Intervention de SUD éducation

La digitalisation de la société et du travail trouve, dans l’éducation nationale, un écho tout particulier. En effet, nous sommes confronté.es, dans notre secteur, à cette évolution sur plusieurs plans.
Tout d’abord, sur le plan social, l’éducation nationale est à la pointe dans la mise en place et l’utilisation d’outils de fichage de masse, véritable toile de contrôle de la population qui s’installe.
Ces dernières années, de nombreux fichiers et de nombreuses bases ont vu le jour, qui servent, soit dans la gestion administrative des élèves et étudiant-e-s, soit dans la gestion de leurs parcours et cursus. Beaucoup de ces bases et fichiers peuvent être mis en relation les un-e-s les autres, via la base RNIE, qui attribue un identifiant unique à chaque enfant entrant dans le système éducatif français. Le dernier exemple en date est le Livret Scolaire Unique Numérique (LSUN), qui est en train d’être mis en place depuis quelques mois.
Ensuite, sur le plan du management et de la gestion des personnels, de plus en plus de choses sont informatisées. Cela produit régulièrement des situations où le facteur humain est complètement nié «puisque l’ordinateur a dit que…». Un exemple que l’on pourrait citer est celui des professeur.es remplaçant.es, dont les affectations sont traitées par un logiciel qui ne prend en compte que des données chiffrées, chiffrables, et budgétaires. Il n’y plus de marge de manœuvre pour tenir compte des situations humaines spécifiques rencontrées.

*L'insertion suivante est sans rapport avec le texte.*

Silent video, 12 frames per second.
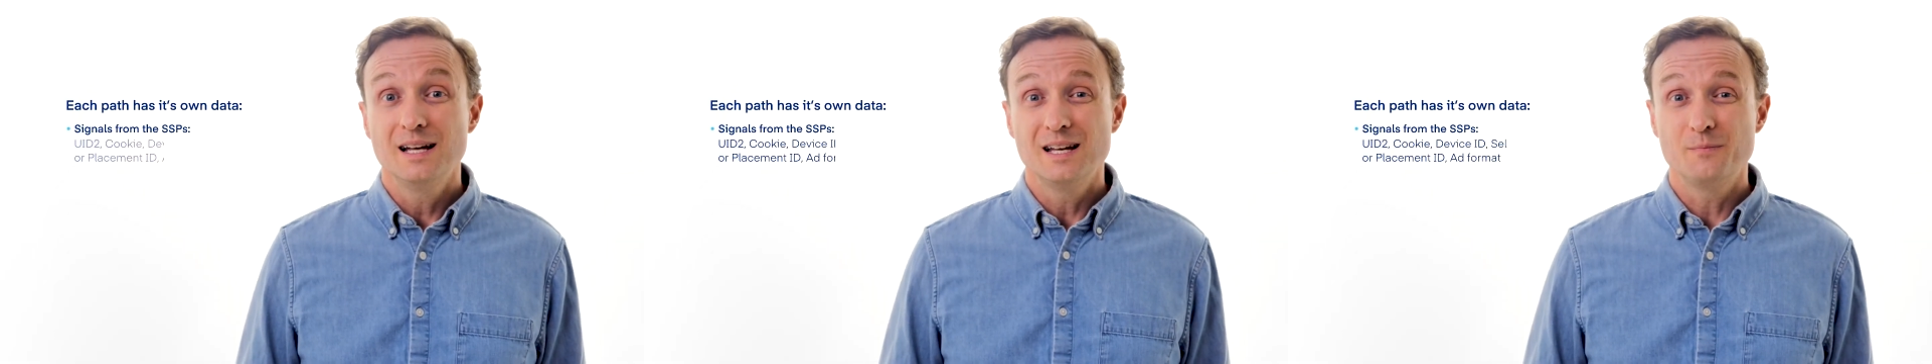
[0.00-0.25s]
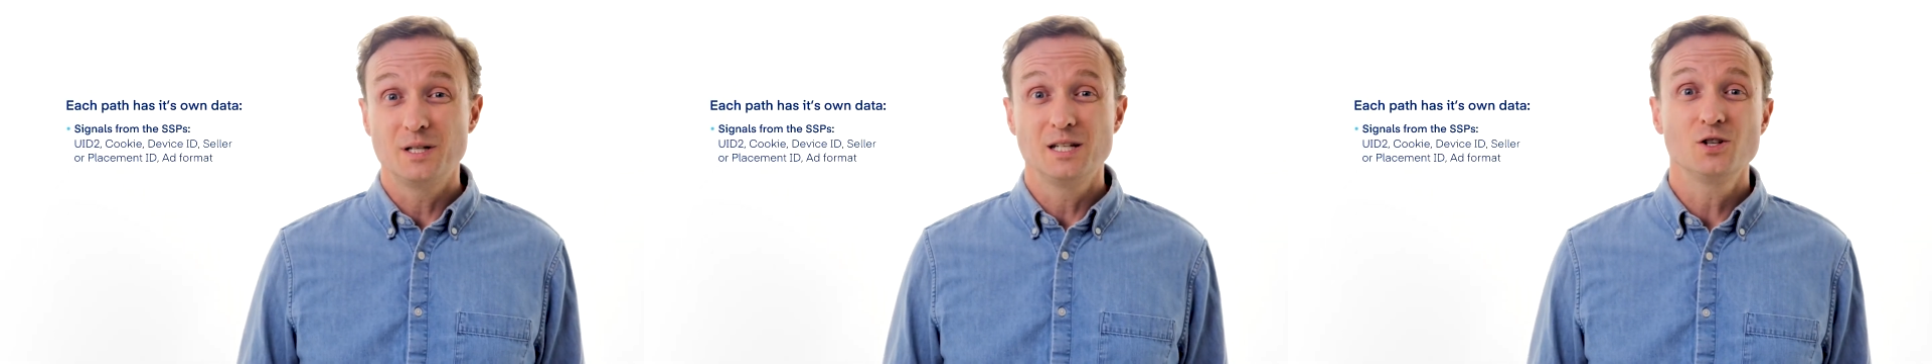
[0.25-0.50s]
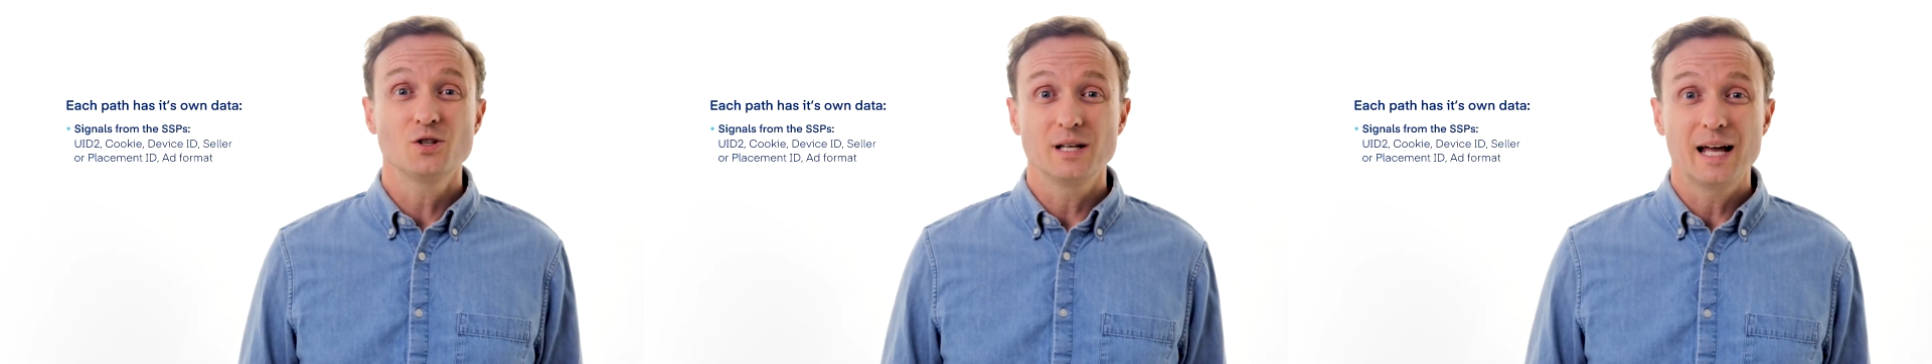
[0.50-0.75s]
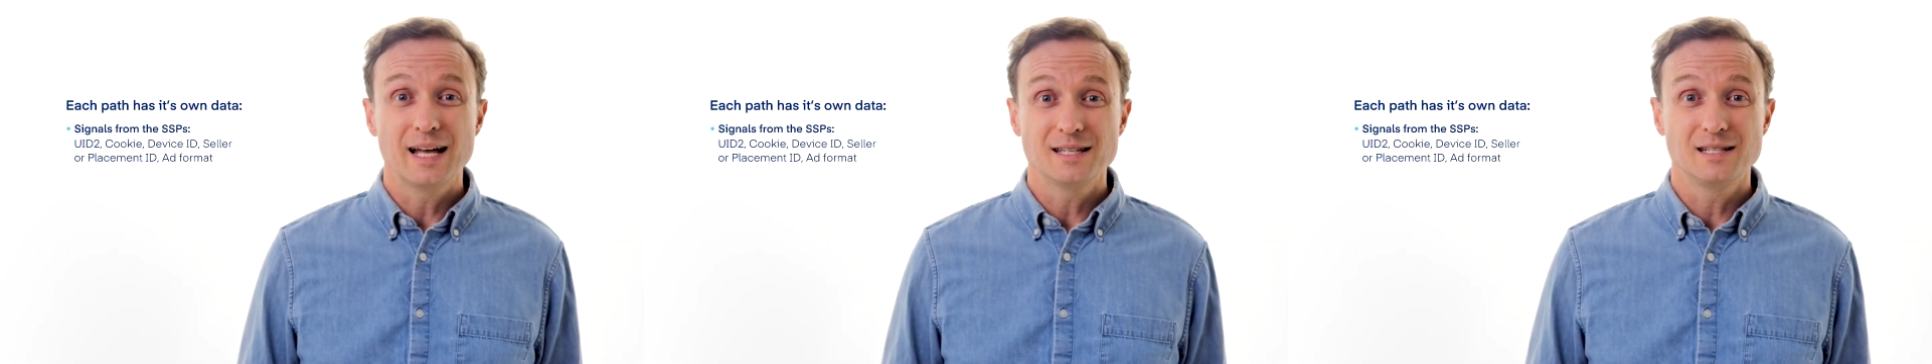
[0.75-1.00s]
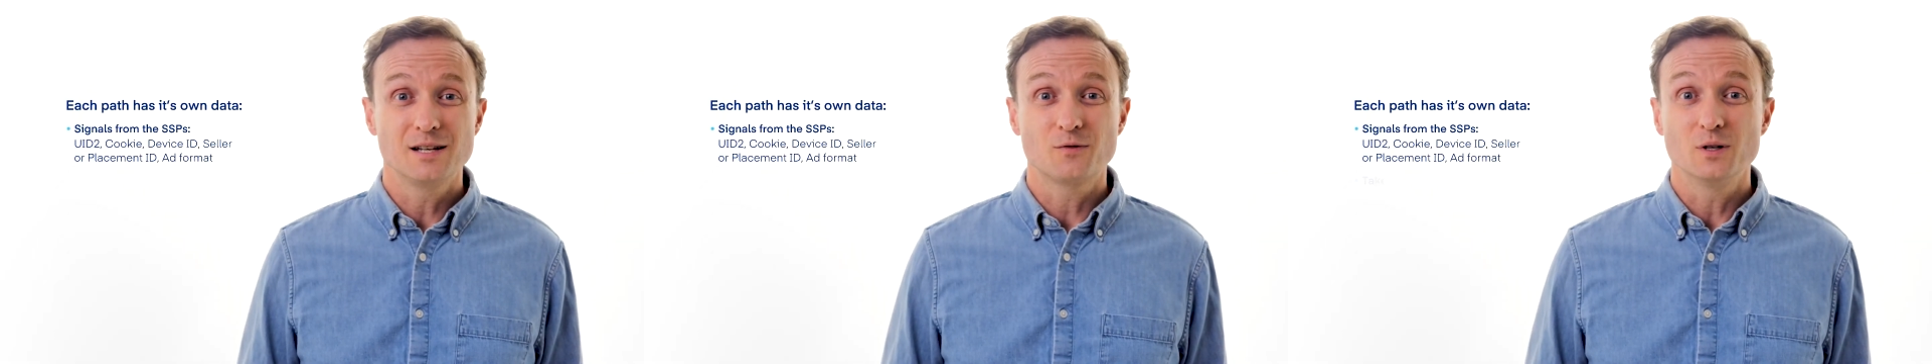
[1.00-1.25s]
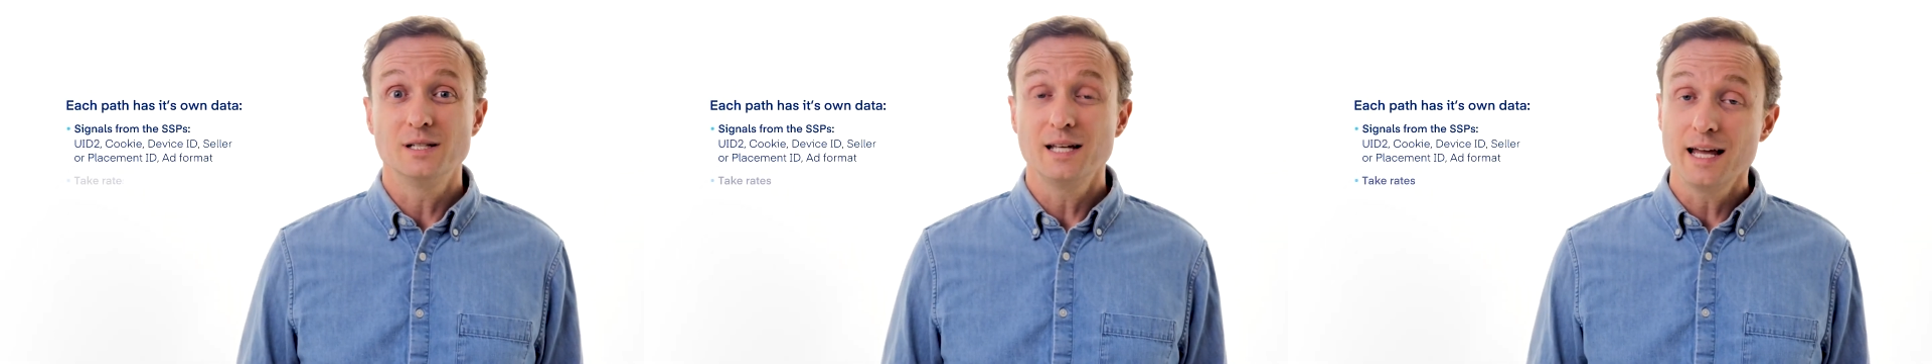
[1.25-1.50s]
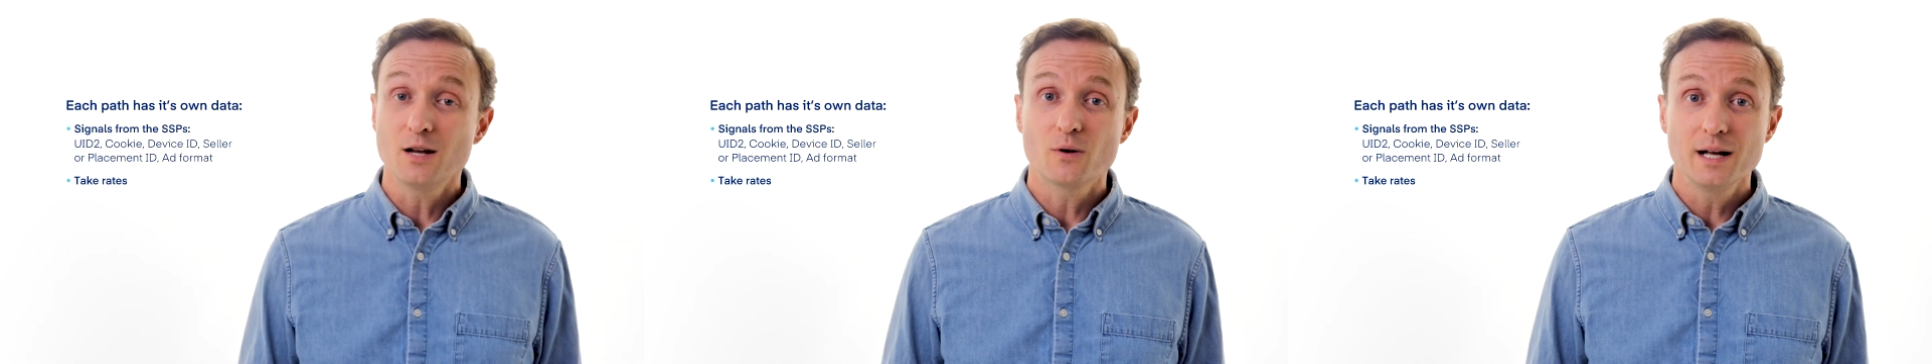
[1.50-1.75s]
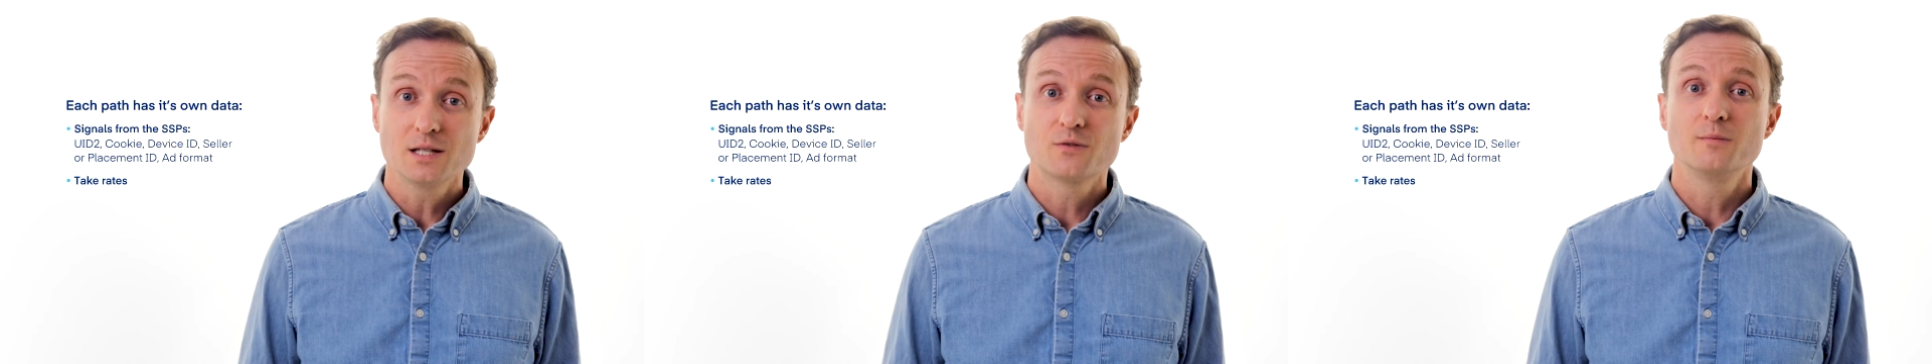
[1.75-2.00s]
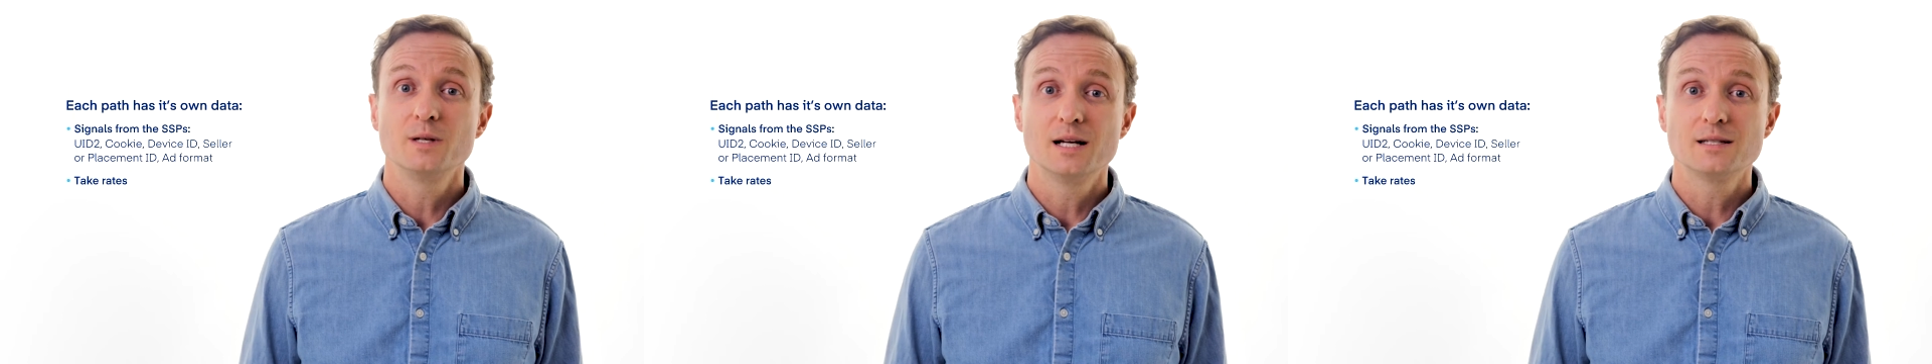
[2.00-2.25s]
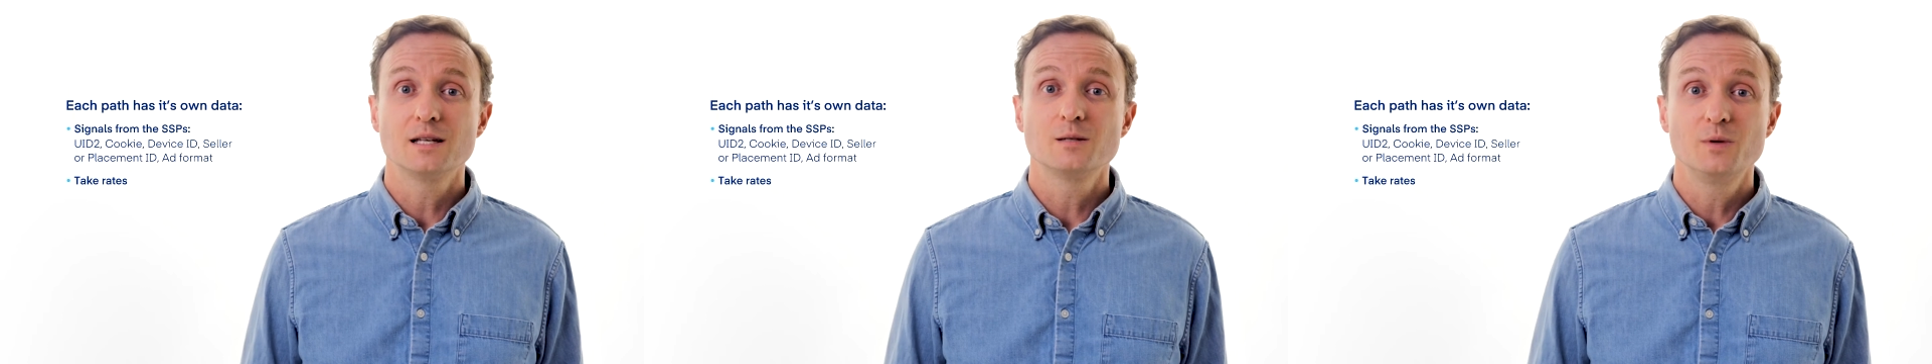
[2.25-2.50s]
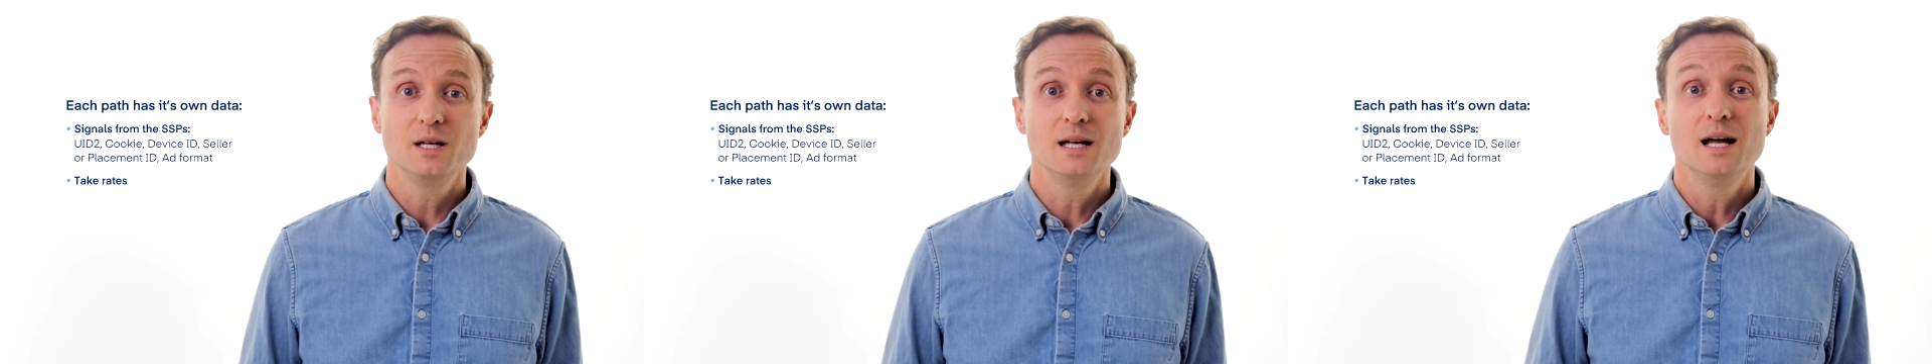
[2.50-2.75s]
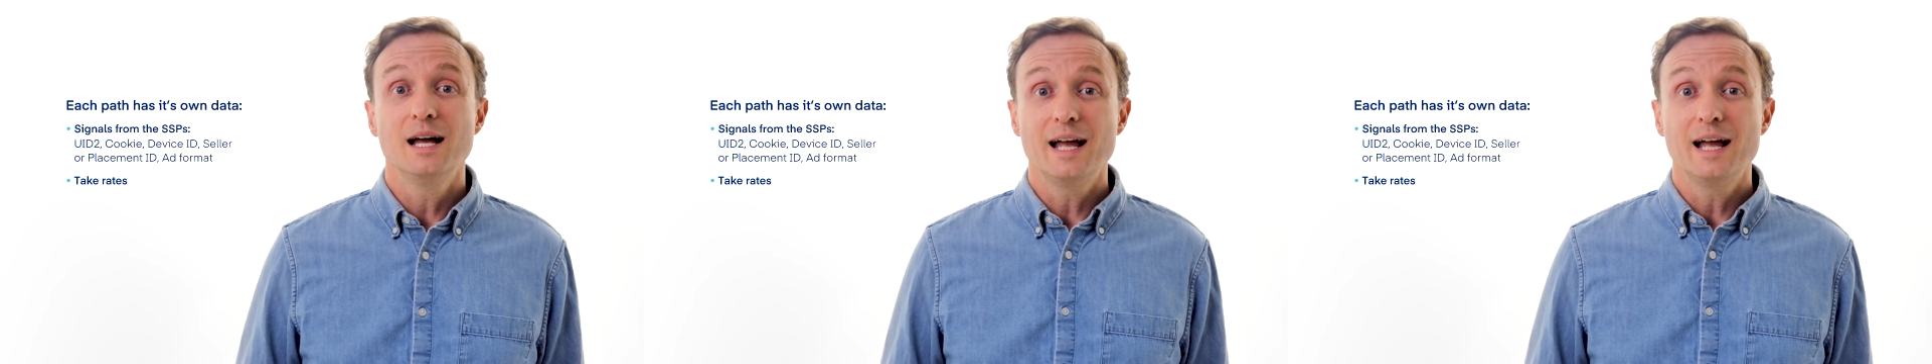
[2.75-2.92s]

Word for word: It potentially has different take rates from the SSP,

C’est donc fréquent que plusieurs remplaçant-e-s soient affecté-e-s à tour de rôle pour remplacer un même personnel. Perte de la continuité pédagogique, déstabilisation des équipes et des élèves, etc., sont autant de conséquences directes à cela.
Sur le plan des personnels, de plus en plus d’injonctions ministérielles et/ou hiérarchiques, appuyées par des textes réglementaires, les obligent à devoir utiliser l’outil informatique, sans pour autant que de réelles politiques de formation des personnels soient mises en œuvre. Cette digitalisation du travail, notamment du point de vue des enseignant.es, provoque parfois une perte de sens du métier très forte : la multiplication des bases, fichiers, et interfaces numériques a provoqué une multiplication des tâches administratives et de gestion, pour les personnels enseignants, au détriment des tâches d’élaboration et de préparation des enseignements, ainsi qu’une surcharge de travail par la non prise en compte de ces nouvelles injonctions dans le temps de travail. Certains outils valorisés ou mis en place par l’institution peuvent même provoquer une forme de normalisation des pratiques d’enseignement, ce qui peut aller à l’encontre de la « liberté pédagogique », pourtant assurée par nos statuts. L’apparition de l’informatique et du numérique ont aussi amené des contenus d’enseignements additionnels. Pour les personnels administratifs, la digitalisation, notamment de la gestion des personnels et des élèves, n’a jamais été accompagnée de politiques de formation aux nouveaux outils.
Enfin, pour tous les personnels, l’avènement des messageries électroniques a permis l’invasion de la sphère privée par la sphère du travail : échanges et injonctions par mail, en dehors du temps de travail, pressions explicites et implicites liées à la consultation des messageries électroniques, etc.
L’invasion digitale dans l’éducation nationale a toujours été menée volontairement par l’administration. Le paysage syndical dans l’éducation nationale n’a pas permis de réellement contrer ces politiques générales des différents gouvernements.
SUD éducation, parfois en intersyndicale, parfois seul, a mené différents types d’actions pour dénoncer, alerter et/ou résister à cette invasion digitale. Au cours de ces 10 dernières années, nous pouvons citer par exemple la campagne de désobéissance contre «Base élève», des dénonciations d’accords public-privé, des campagnes d’appel au boycott. Le paysage syndical dans l’Education Nationale et l’équilibre des forces en son sein ne sont pas favorables au syndicalisme de lutte tel que Solidaires et Sud éducation le pratiquent.
La seule victoire à noter ces dernières années est l’échec de la tentative du Ministère d’imposer de la formation «distancielle» comme formation continue. Cette formation distancielle existe, est en place et est menée, mais un avis du CHSCT-MEN a amené le Ministère à ne prendre aucune sanction envers les personnels qui refuseraient d’entrer dans ce dispositif.